[Directions]: In the data below, begin at the line with "[0:01.07-0:02.13]" and stop after the line with "[0:00.00-0:13.20]"; output those lines exactly and no pictures.

[Stored data entries]:
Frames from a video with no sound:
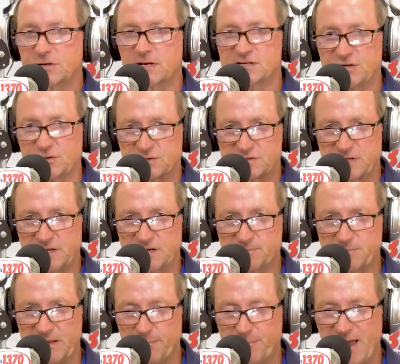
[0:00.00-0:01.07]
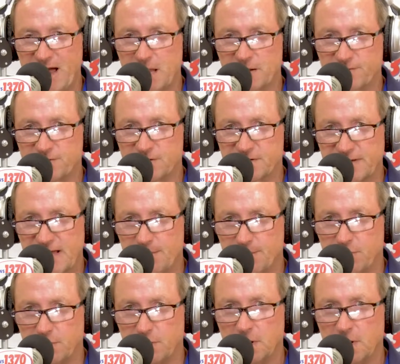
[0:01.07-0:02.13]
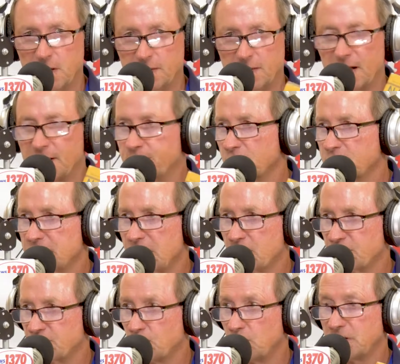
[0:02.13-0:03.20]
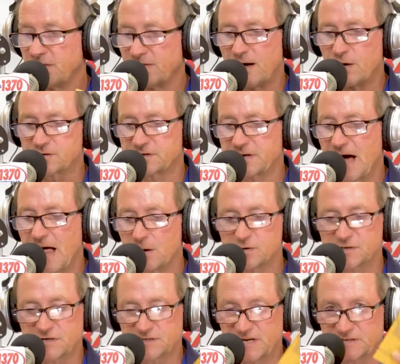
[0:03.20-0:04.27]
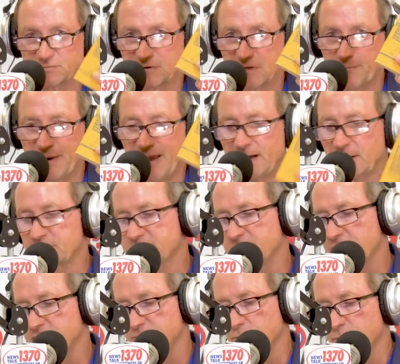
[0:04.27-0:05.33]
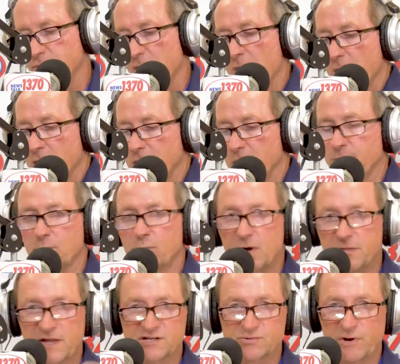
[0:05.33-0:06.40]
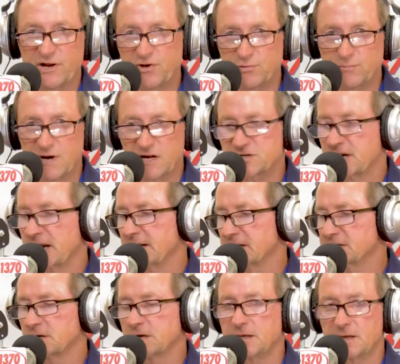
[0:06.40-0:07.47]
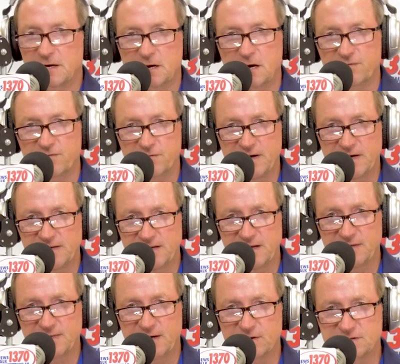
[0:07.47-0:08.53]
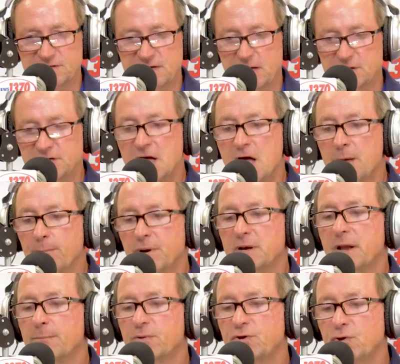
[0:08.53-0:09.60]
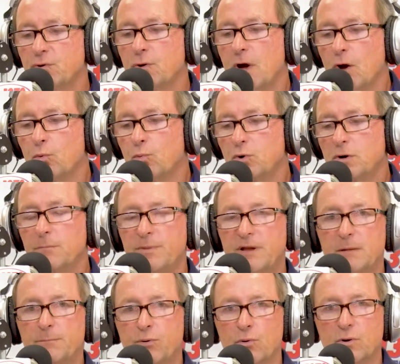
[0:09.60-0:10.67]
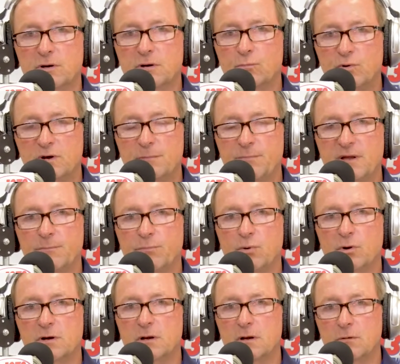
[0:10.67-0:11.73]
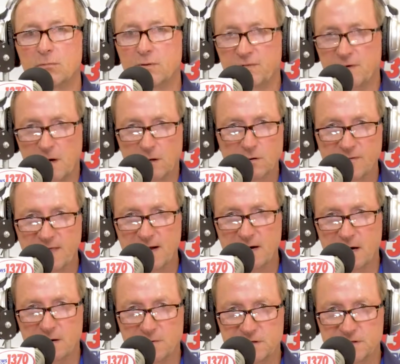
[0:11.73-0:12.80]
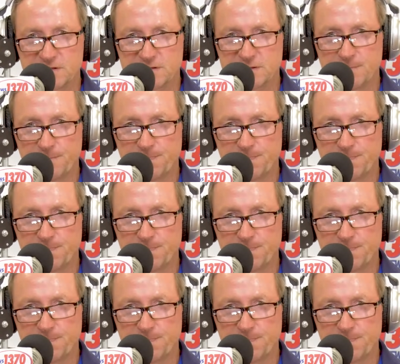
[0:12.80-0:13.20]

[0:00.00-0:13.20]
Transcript: Let's use the Impala, for example, that I booked out at $20,000 because that's what the banker said it's worth. Number one, that's way too much. I can sell you that car for $18,000. But number two, wouldn't be important, wouldn't it be important what color that car is?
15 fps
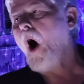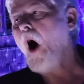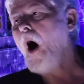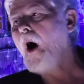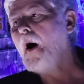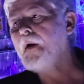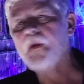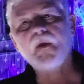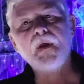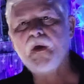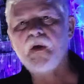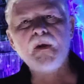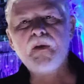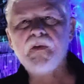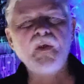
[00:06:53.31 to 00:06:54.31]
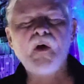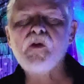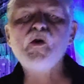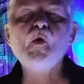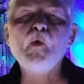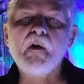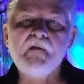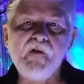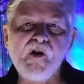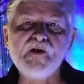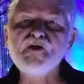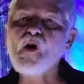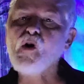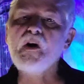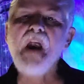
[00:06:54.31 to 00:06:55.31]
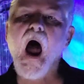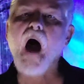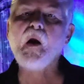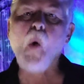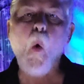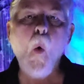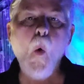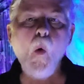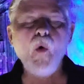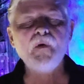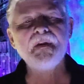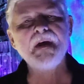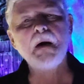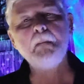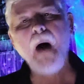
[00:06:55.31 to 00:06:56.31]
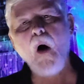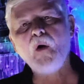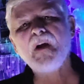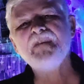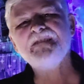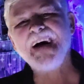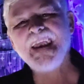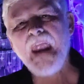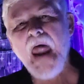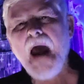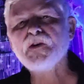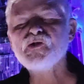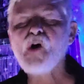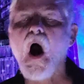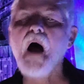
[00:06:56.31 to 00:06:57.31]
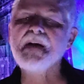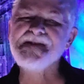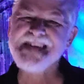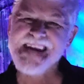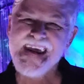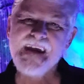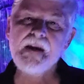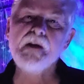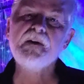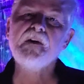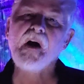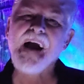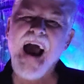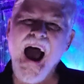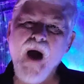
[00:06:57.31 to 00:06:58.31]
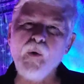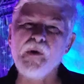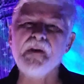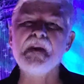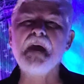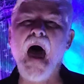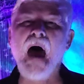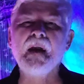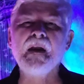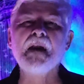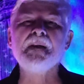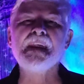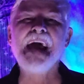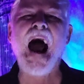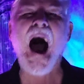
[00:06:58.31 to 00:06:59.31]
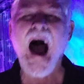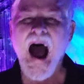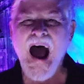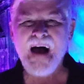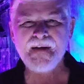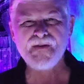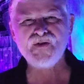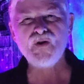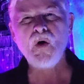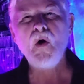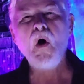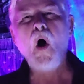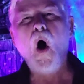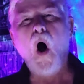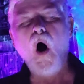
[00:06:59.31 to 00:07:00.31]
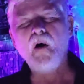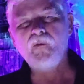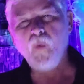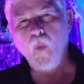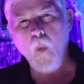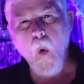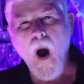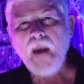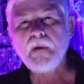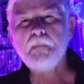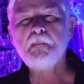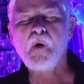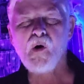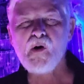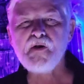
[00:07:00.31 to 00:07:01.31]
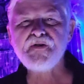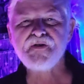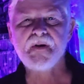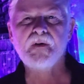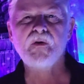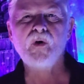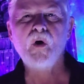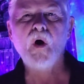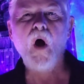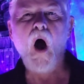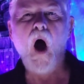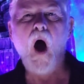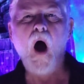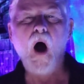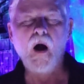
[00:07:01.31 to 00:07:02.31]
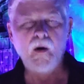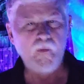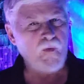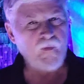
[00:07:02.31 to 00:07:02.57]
uh, the universe could not hold the amount of electrons needed to count that the odds of one person uh,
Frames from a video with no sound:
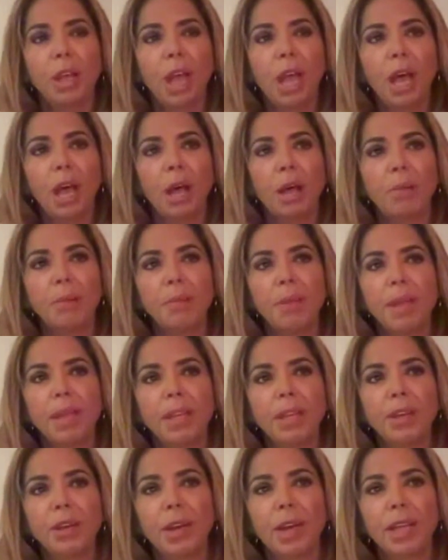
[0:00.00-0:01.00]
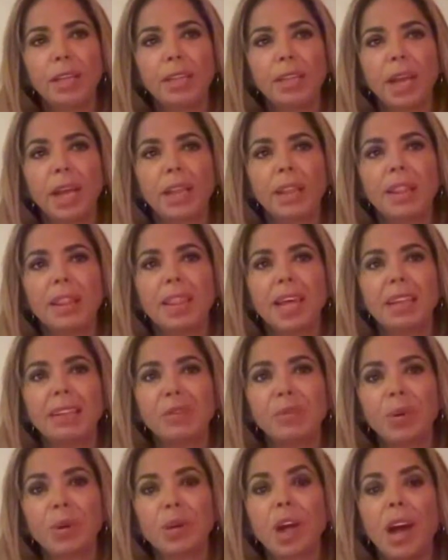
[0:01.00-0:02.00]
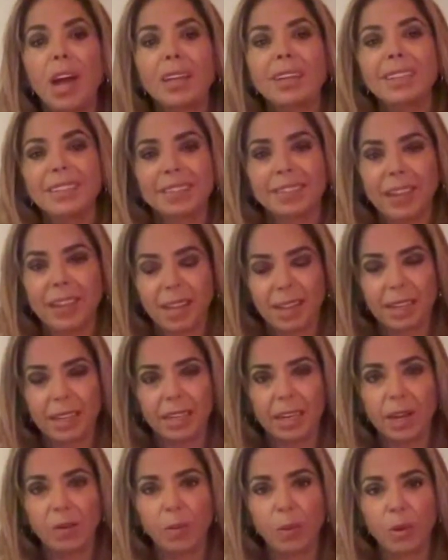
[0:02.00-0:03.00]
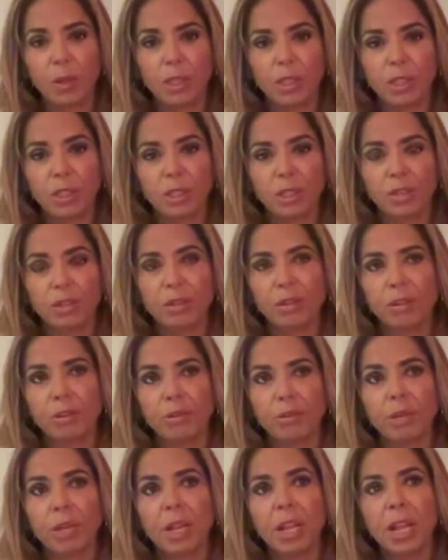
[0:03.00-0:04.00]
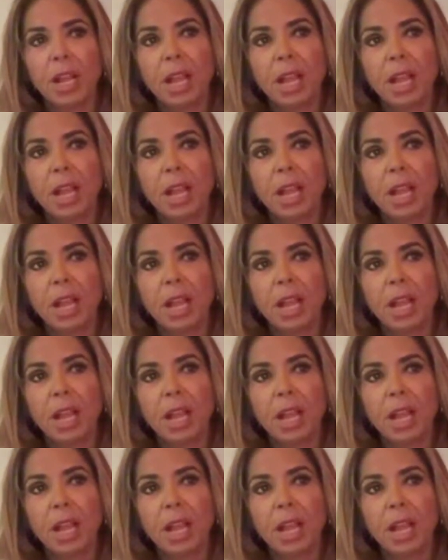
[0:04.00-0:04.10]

And that's what I decided I wanted to do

[Output of the exercise]:
[0:01.07-0:02.13]
[0:02.13-0:03.20]
[0:03.20-0:04.27]
[0:04.27-0:05.33]
[0:05.33-0:06.40]
[0:06.40-0:07.47]
[0:07.47-0:08.53]
[0:08.53-0:09.60]
[0:09.60-0:10.67]
[0:10.67-0:11.73]
[0:11.73-0:12.80]
[0:12.80-0:13.20]

[0:00.00-0:13.20]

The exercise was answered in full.